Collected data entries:
=======
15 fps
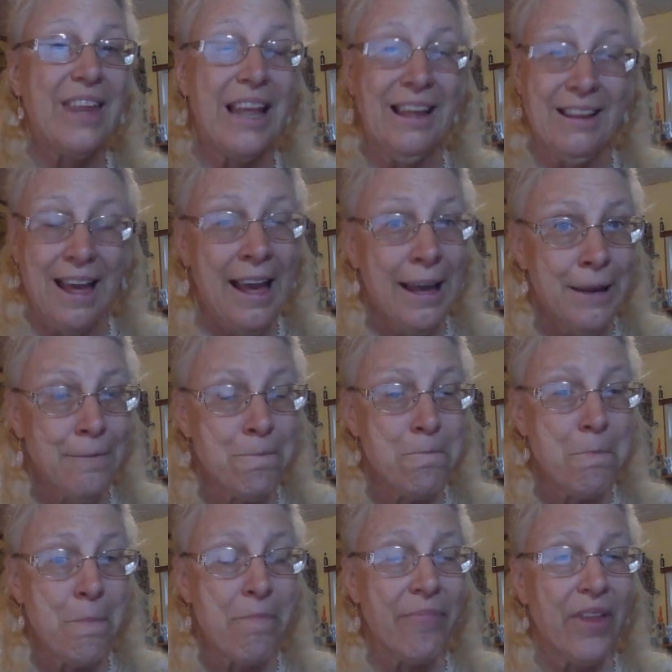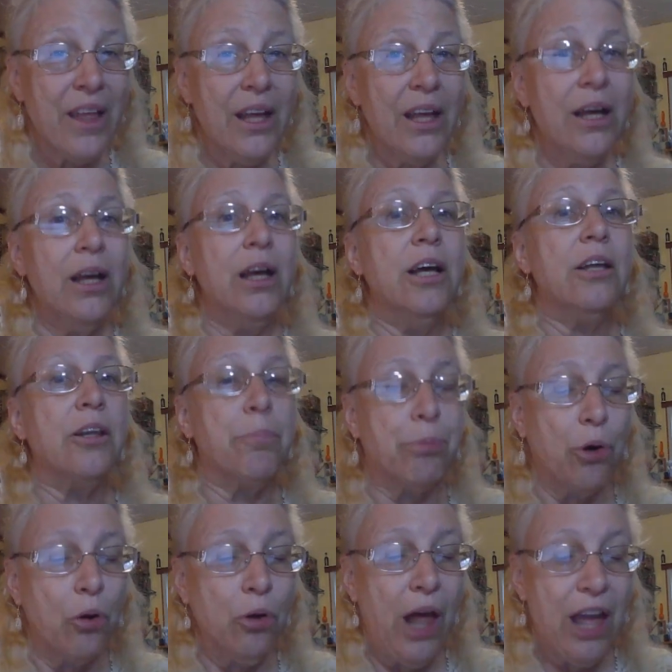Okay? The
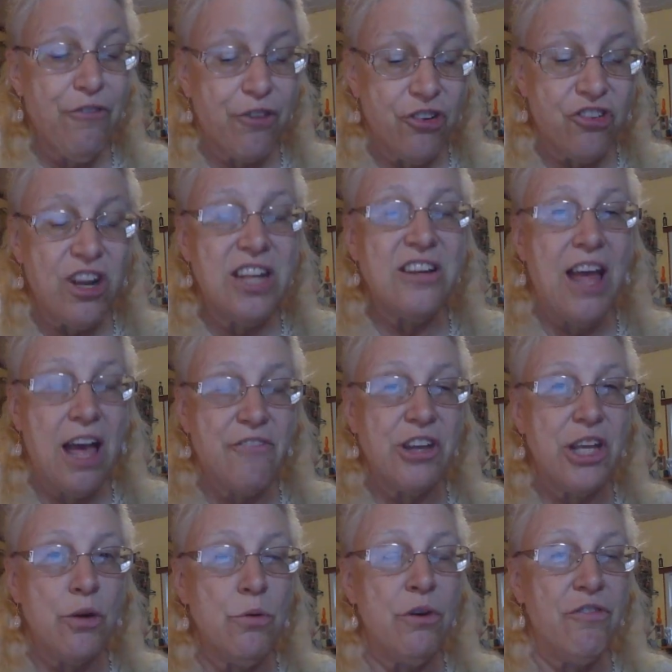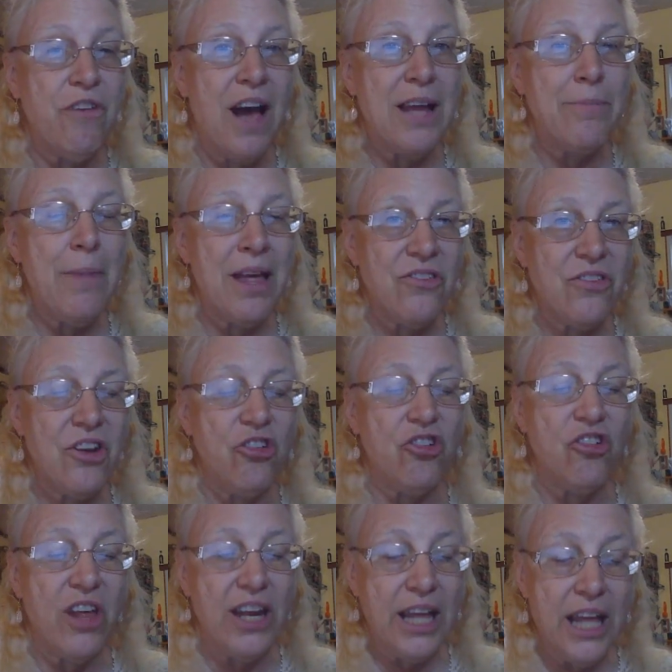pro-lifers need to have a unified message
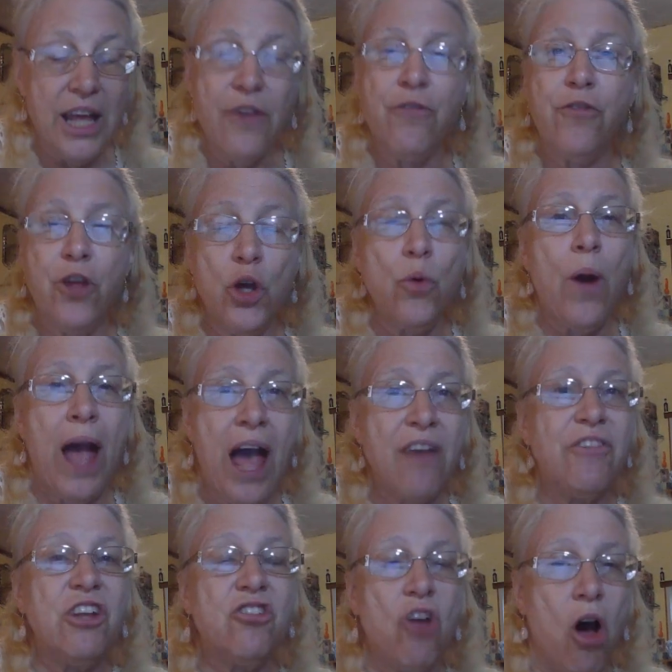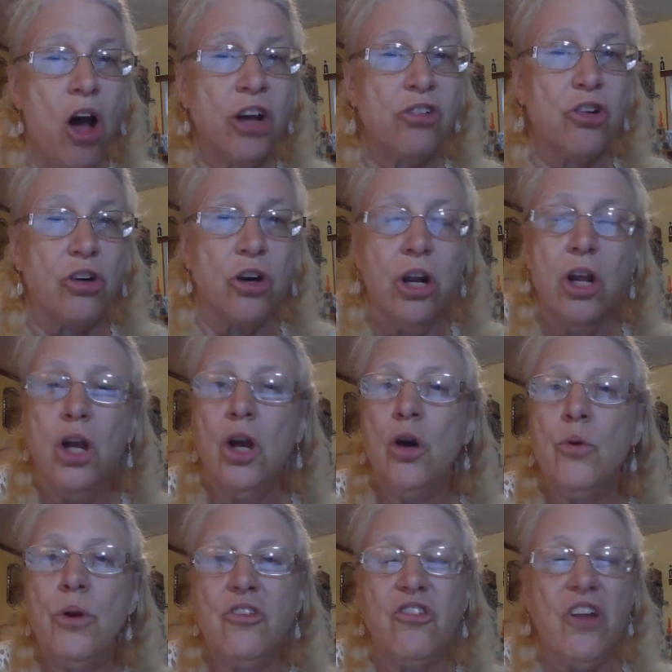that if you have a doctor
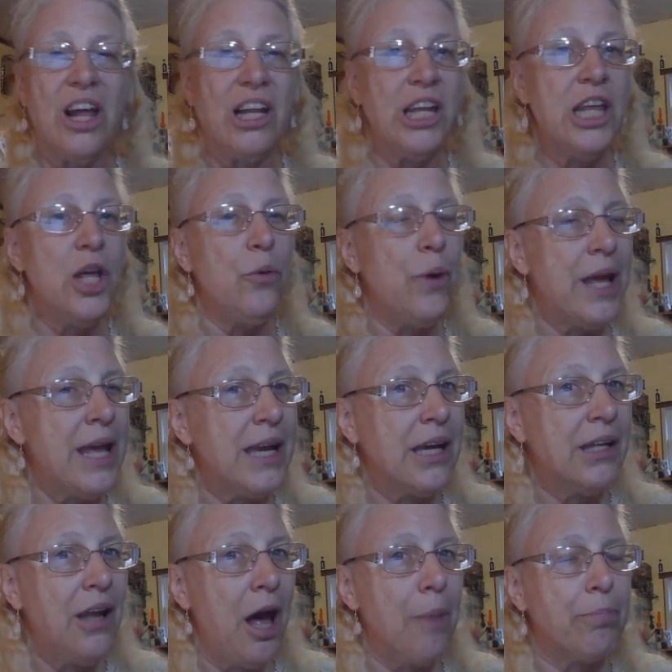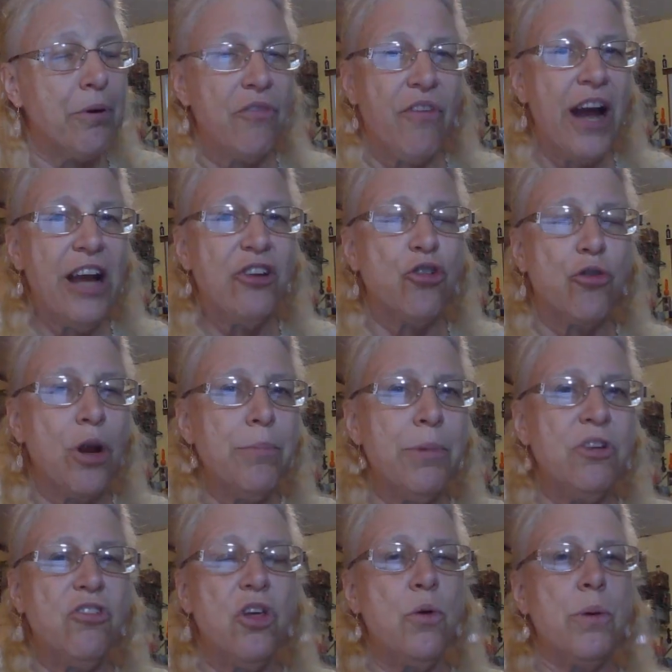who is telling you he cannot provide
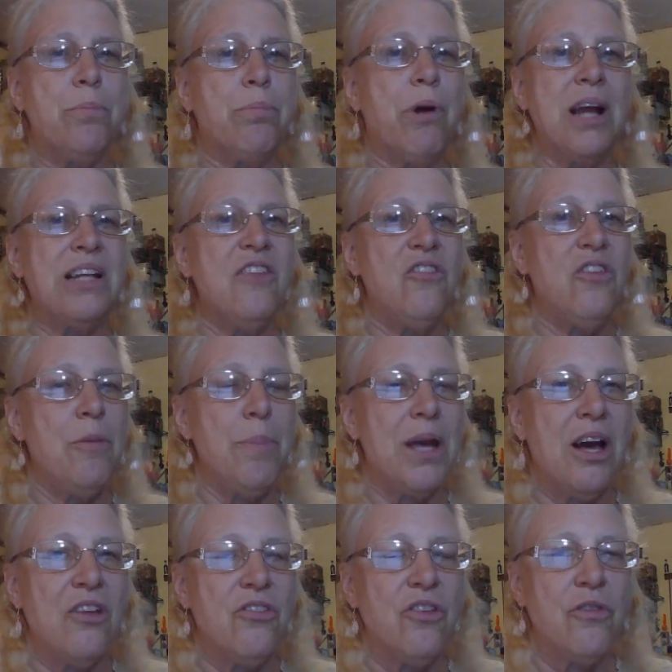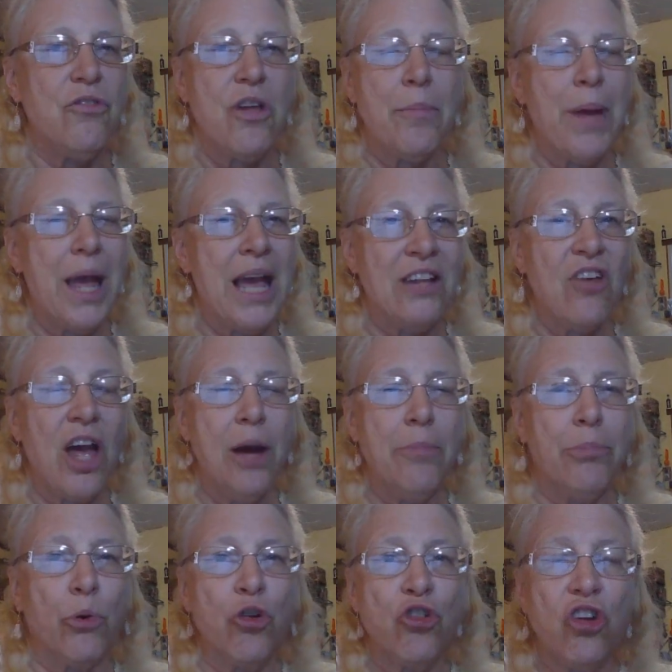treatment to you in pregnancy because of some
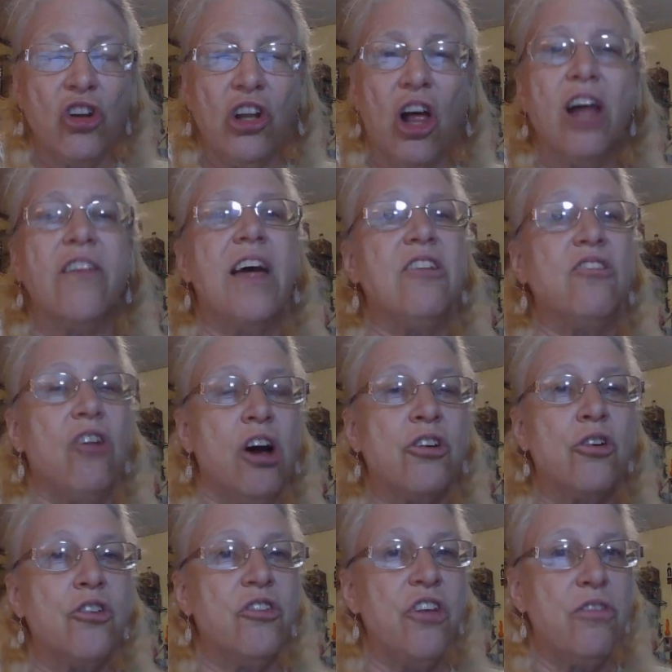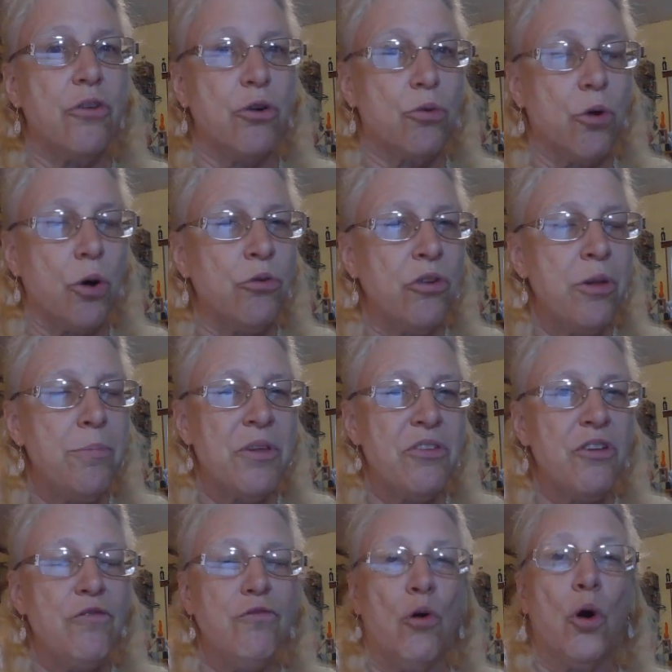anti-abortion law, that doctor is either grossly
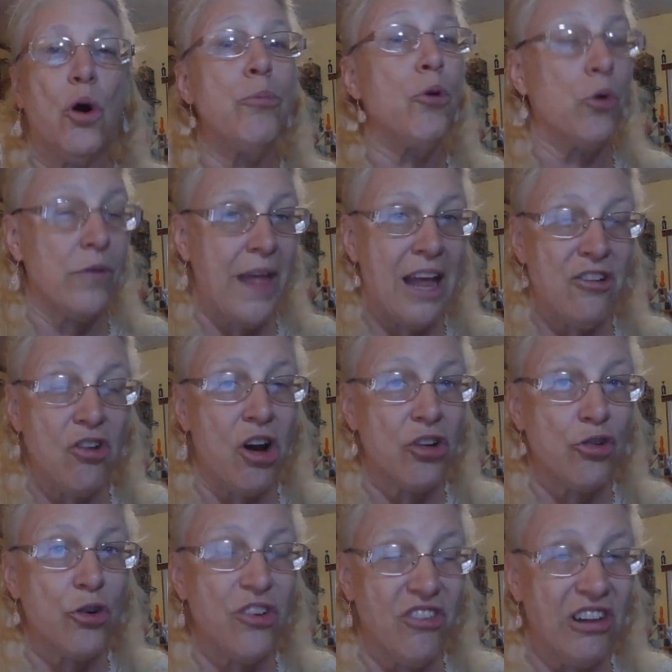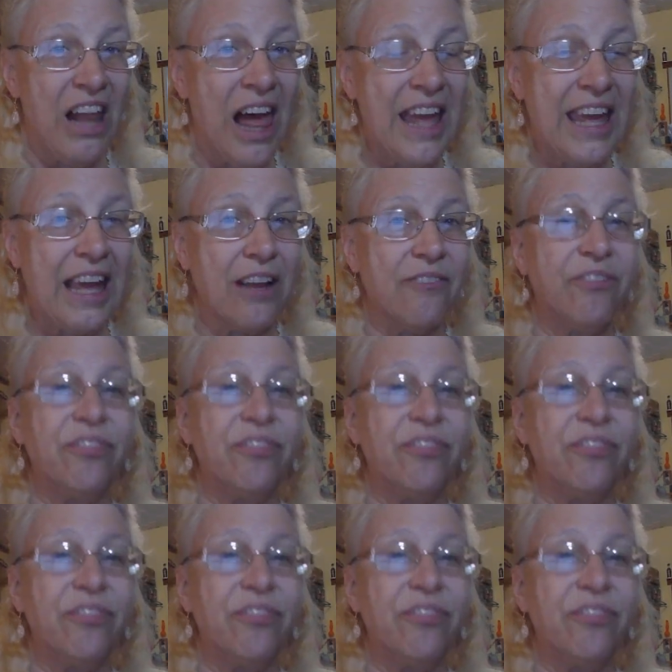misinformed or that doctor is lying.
=======
=== Aim of the task ===
Each record above needs to be retyped exactly, without any pictures.

=== Result for this exercise ===
15 fps
Okay? The
pro-lifers need to have a unified message
that if you have a doctor
who is telling you he cannot provide
treatment to you in pregnancy because of some
anti-abortion law, that doctor is either grossly
misinformed or that doctor is lying.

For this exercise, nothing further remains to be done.